Nothing
#' Predictive performance of the penalized Cox model
#' with time-independent covariates
#'
#' This function computes the naive and optimism-corrected
#' measures of performance (C index, time-dependent AUC and time-dependent
#' Brier score) for a penalized Cox model with time-independent covariates.
#' The optimism correction is computed based on a cluster bootstrap
#' optimism correction procedure (CBOCP, Signorelli et al., 2021)
#'
#' @param fitted_pencox the output of \code{\link{pencox}}
#' @param metric the desired performance measure(s). Options include: 'tdauc',
#' 'c' and 'brier'
#' @param times numeric vector with the time points at which
#' to estimate the time-dependent AUC and time-dependent Brier score
#' @param n.cores number of cores to use to parallelize part of
#' the computations. If \code{ncores = 1} (default),
#' no parallelization is done. Pro tip: you can use
#' \code{parallel::detectCores()} to check how many
#' cores are available on your computer
#' @param verbose if \code{TRUE} (default and recommended value), information
#' on the ongoing computations is printed in the console
#'
#' @return A list containing the following objects:
#' \itemize{
#' \item \code{call}: the function call;
#' \item \code{concordance}: a data frame with the naive and
#' optimism-corrected estimates of the concordance (C) index;
#' \item \code{tdAUC}: a data frame with the naive and
#' optimism-corrected estimates of the time-dependent AUC
#' at the desired time points.
#' }
#'
#' @import foreach doParallel glmnet survival
#' @export
#'
#' @author Mirko Signorelli
#' @references
#' Signorelli, M. (2024). pencal: an R Package for the Dynamic
#' Prediction of Survival with Many Longitudinal Predictors.
#' To appear in: The R Journal. Preprint: arXiv:2309.15600
#'
#' Signorelli, M., Spitali, P., Al-Khalili Szigyarto, C,
#' The MARK-MD Consortium, Tsonaka, R. (2021).
#' Penalized regression calibration: a method for the prediction
#' of survival outcomes using complex longitudinal and
#' high-dimensional data.
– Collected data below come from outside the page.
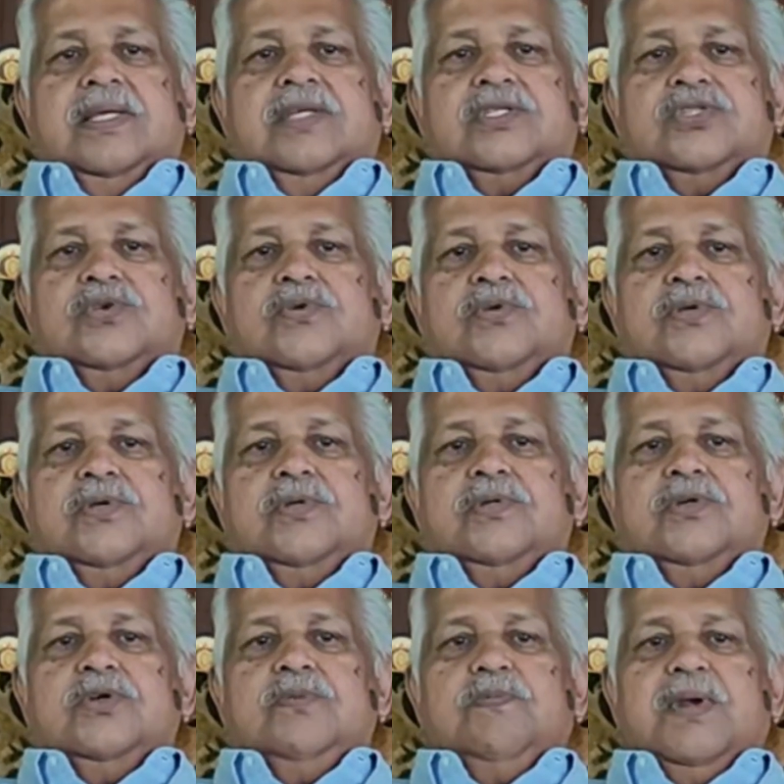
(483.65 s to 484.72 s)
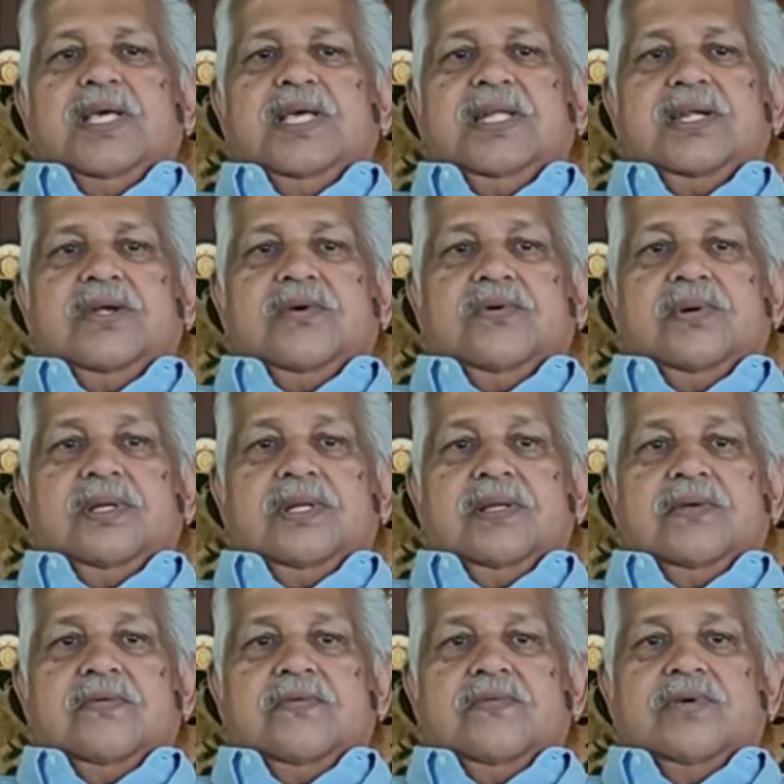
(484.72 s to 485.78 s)
So don't play around
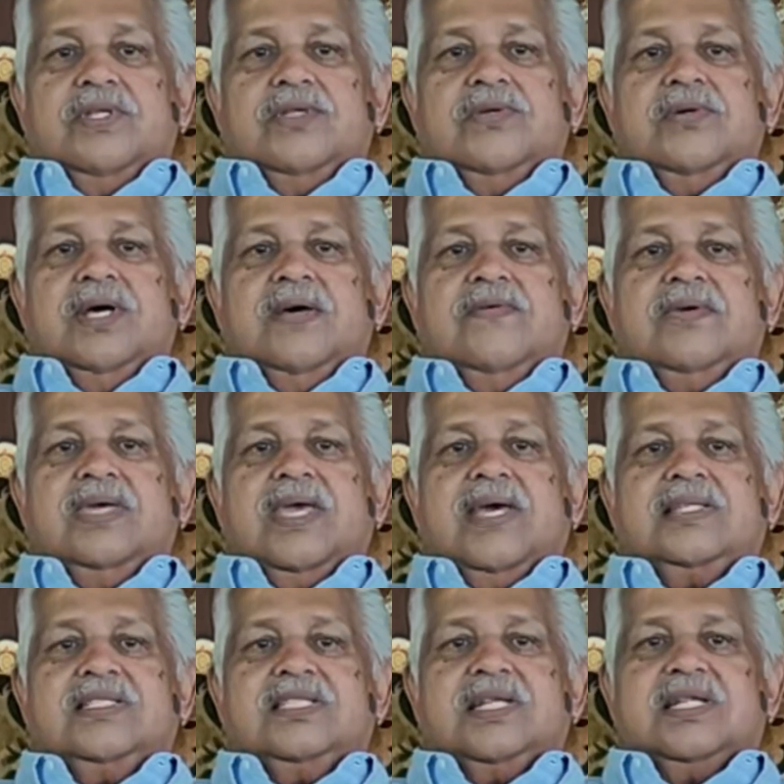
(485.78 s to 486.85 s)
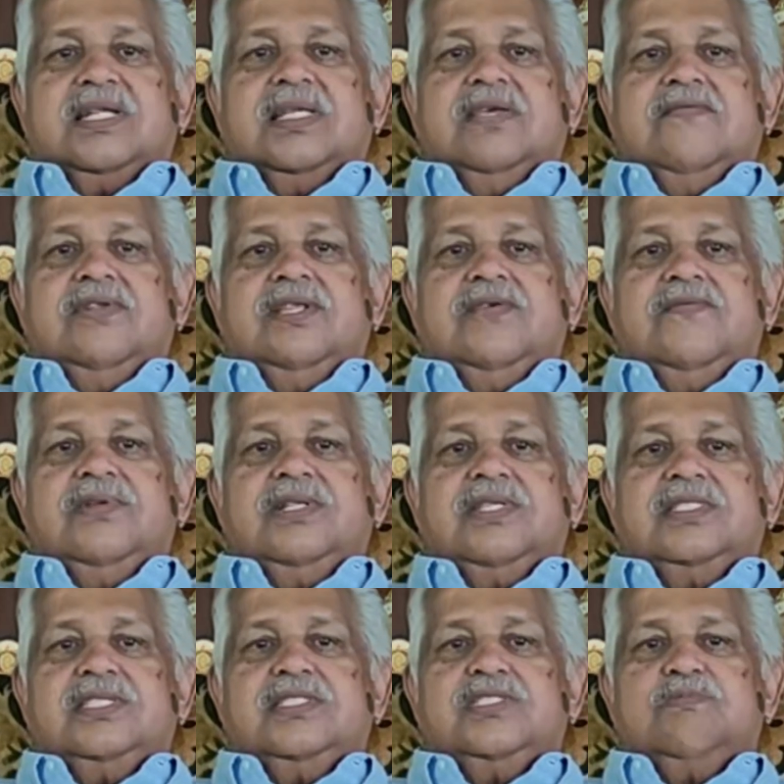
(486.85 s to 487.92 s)
when you have a cancer, even if it
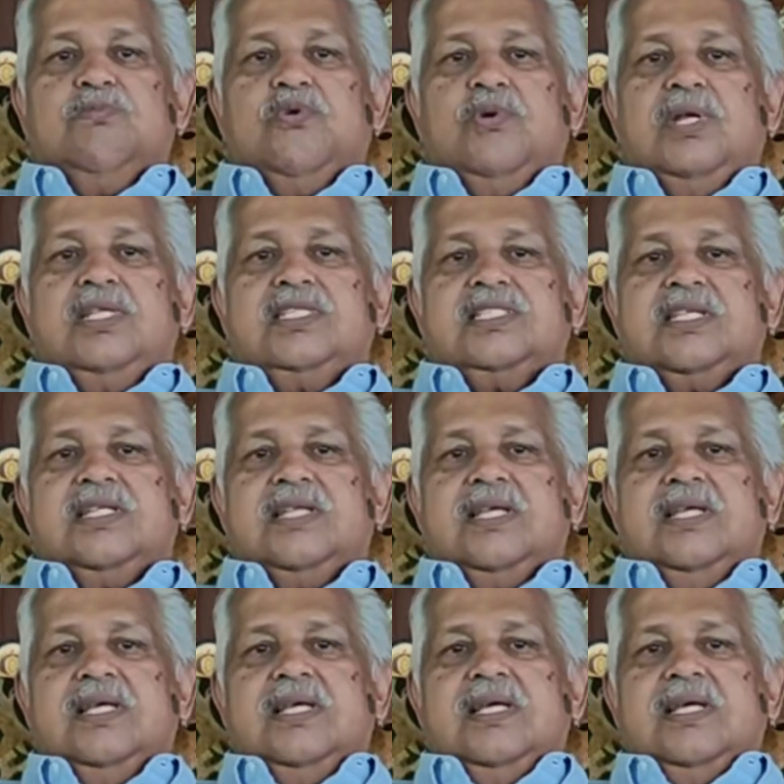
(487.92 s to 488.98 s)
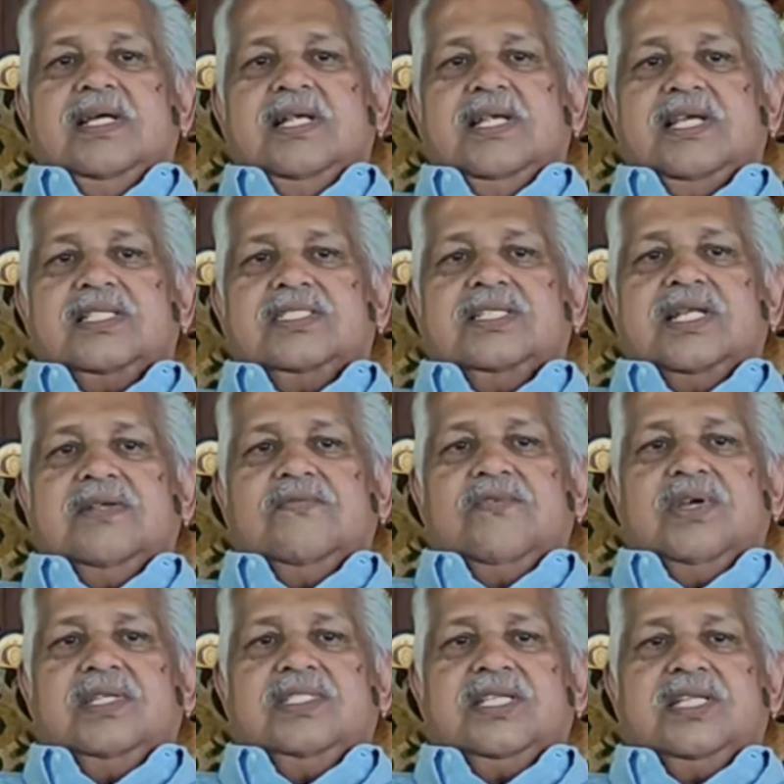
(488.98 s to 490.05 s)
is a small lesion less than
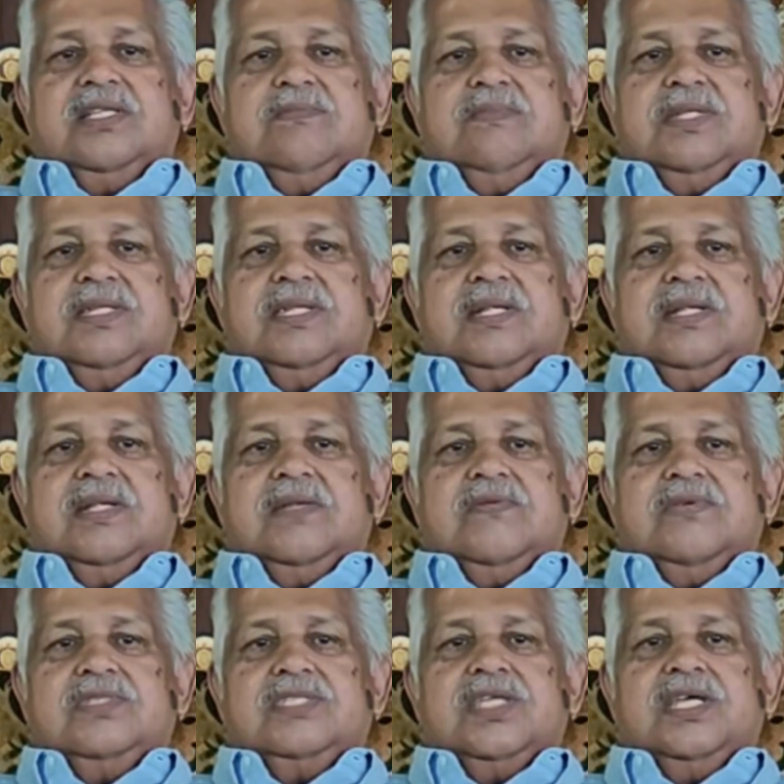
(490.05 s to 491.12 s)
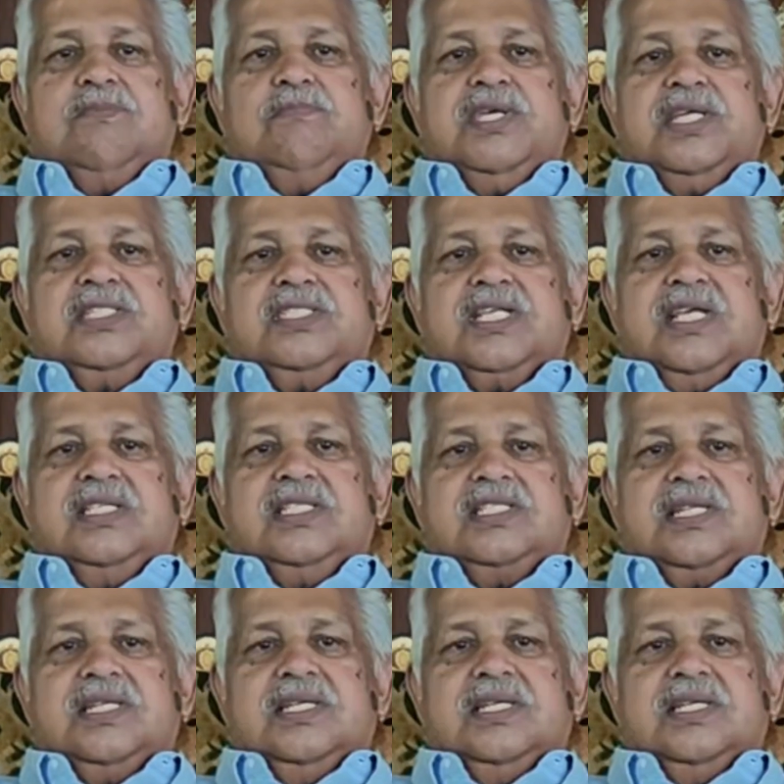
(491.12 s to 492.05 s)
1 centimeter, which can be excised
Statistics in Medicine, 40 (27), 6178-6196.
#' DOI: 10.1002/sim.9178
#'
#' @seealso \code{\link{pencox}}
#'
#' @examples
#' # generate example data
#' set.seed(1234)
#' p = 4 # number of longitudinal predictors
#' simdata = simulate_prclmm_data(n = 100, p = p, p.relev = 2,
#' seed = 123, t.values = c(0, 0.5, 1, 1.5, 2))
#' # create dataframe with baseline measurements only
#' baseline.visits = simdata$long.data[which(!duplicated(simdata$long.data$id)),]
#' df = merge(simdata$surv.data, baseline.visits, by = 'id')
#' df = df[ , -c(5:6)]
#'
#' do.bootstrap = FALSE
#' # IMPORTANT: set do.bootstrap = TRUE to compute the optimism correction!
#' n.boots = ifelse(do.bootstrap, 100, 0)
#' more.cores = FALSE
#' # IMPORTANT: set more.cores = TRUE to speed computations up!
#' if (!more.cores) n.cores = 2
#' if (more.cores) {
#' # identify number of available cores on your machine
#' n.cores = parallel::detectCores()
#' if (is.na(n.cores)) n.cores = 2
#' }
#'
#' form = as.formula(~ baseline.age + marker1 + marker2
#' + marker3 + marker4)
#' base.pcox = pencox(data = df,
#' formula = form,
#' n.boots = n.boots, n.cores = n.cores)
#' ls(base.pcox)
#'
#' # compute the performance measures
#' perf = performance_pencox(fitted_pencox = base.pcox,
#' metric = 'tdauc', times = 3:5, n.cores = n.cores)
#' # use metric = 'brier' for the Brier score and metric = 'c' for the
#' # concordance index
#'
#' # time-dependent AUC estimates:
#' ls(perf)
#' perf$tdAUC
performance_pencox = function(fitted_pencox, metric = c('tdauc', 'c', 'brier'),
times = c(2, 3), n.cores = 1, verbose = TRUE) {
call = match.call()
# load namespaces
requireNamespace('survival')
requireNamespace('glmnet')
requireNamespace('foreach')
# fix for 'no visible binding for global variable...' note
i = b = model = NULL
############################
##### CHECK THE INPUTS #####
############################
if (!is.numeric(times)) stop('times should be numeric!')
n.times = length(times)
compute.c = 'c' %in% metric
compute.tdauc = 'tdauc' %in% metric
compute.brier = 'brier' %in% metric
c.out = data.frame(naive = NA, cb.correction = NA, cb.performance = NA)
tdauc.out = data.frame(pred.time = times, naive = NA,
cb.correction = NA, cb.performance = NA)
brier.out = data.frame(pred.time = times, naive = NA,
cb.correction = NA, cb.performance = NA)
# checks on fitted_pencox
temp = c('call', 'pcox.orig', 'surv.data', 'X.orig', 'n.boots')
check2 = temp %in% ls(fitted_pencox)
mess2 = paste('fitted_pencox input should cointain:',
do.call(paste, as.list(temp)) )
if (sum(check2) != 5) stop(mess2)
X.orig = fitted_pencox$X.orig
pcox.orig = fitted_pencox$pcox.orig
surv.data = fitted_pencox$surv.data
n = length(unique(surv.data$id))
n.boots = fitted_pencox$n.boots
# further checks
if (n.boots == 0) {
mess = paste('The bootstrap optimism correction has not',
'been performed (n.boots = 0). Therefore, only the apparent',
'values of the performance values will be returned.')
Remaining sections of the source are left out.